What you have to do
Comb the records below for the string "frames" and copy each line where it turns up.

Information given
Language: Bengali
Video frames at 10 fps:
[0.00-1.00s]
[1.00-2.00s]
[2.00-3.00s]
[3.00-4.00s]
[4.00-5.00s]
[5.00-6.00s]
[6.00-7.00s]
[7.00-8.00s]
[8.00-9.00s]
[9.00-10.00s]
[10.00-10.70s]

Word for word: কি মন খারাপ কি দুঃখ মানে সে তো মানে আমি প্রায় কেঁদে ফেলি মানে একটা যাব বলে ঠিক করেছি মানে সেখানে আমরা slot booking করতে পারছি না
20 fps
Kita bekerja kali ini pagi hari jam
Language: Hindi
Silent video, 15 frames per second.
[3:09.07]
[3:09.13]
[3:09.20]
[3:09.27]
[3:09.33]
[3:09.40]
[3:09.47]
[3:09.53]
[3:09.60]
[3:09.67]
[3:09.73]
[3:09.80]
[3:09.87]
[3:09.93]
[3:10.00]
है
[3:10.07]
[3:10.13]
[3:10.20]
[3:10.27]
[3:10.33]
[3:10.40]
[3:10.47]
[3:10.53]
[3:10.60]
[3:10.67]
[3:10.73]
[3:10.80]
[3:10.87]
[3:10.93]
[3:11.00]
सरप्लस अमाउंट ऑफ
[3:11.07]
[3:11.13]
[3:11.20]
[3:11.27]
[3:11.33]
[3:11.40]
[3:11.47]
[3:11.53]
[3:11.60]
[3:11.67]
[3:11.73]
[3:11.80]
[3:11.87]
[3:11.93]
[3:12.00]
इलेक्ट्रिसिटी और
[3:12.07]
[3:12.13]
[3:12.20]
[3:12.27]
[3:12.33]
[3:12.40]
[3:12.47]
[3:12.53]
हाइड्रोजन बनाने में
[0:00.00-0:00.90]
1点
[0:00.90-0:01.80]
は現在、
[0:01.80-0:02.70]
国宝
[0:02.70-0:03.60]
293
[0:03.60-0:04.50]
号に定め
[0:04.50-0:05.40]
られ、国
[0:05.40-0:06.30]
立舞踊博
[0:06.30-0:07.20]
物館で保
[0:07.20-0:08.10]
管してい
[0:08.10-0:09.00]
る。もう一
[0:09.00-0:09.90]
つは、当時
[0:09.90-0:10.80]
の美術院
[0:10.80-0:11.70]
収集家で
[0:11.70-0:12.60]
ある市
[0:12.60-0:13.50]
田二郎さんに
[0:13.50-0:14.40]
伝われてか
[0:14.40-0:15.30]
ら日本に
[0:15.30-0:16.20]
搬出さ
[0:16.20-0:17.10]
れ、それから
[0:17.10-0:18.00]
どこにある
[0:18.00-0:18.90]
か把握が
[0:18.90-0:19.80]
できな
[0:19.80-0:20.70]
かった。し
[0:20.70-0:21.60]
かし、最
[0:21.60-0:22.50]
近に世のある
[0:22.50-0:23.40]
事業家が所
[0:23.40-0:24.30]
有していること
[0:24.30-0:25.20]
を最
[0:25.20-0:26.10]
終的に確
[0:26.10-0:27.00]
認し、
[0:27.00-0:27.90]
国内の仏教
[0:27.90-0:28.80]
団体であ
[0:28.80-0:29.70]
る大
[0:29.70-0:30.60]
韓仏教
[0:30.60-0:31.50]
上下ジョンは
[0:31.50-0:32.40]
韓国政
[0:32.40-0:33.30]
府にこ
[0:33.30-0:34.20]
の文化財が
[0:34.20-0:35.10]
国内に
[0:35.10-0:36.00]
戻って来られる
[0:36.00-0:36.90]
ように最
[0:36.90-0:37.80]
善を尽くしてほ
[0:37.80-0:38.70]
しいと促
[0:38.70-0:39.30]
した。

Result of the task
Video frames at 10 fps:
Silent video, 15 frames per second.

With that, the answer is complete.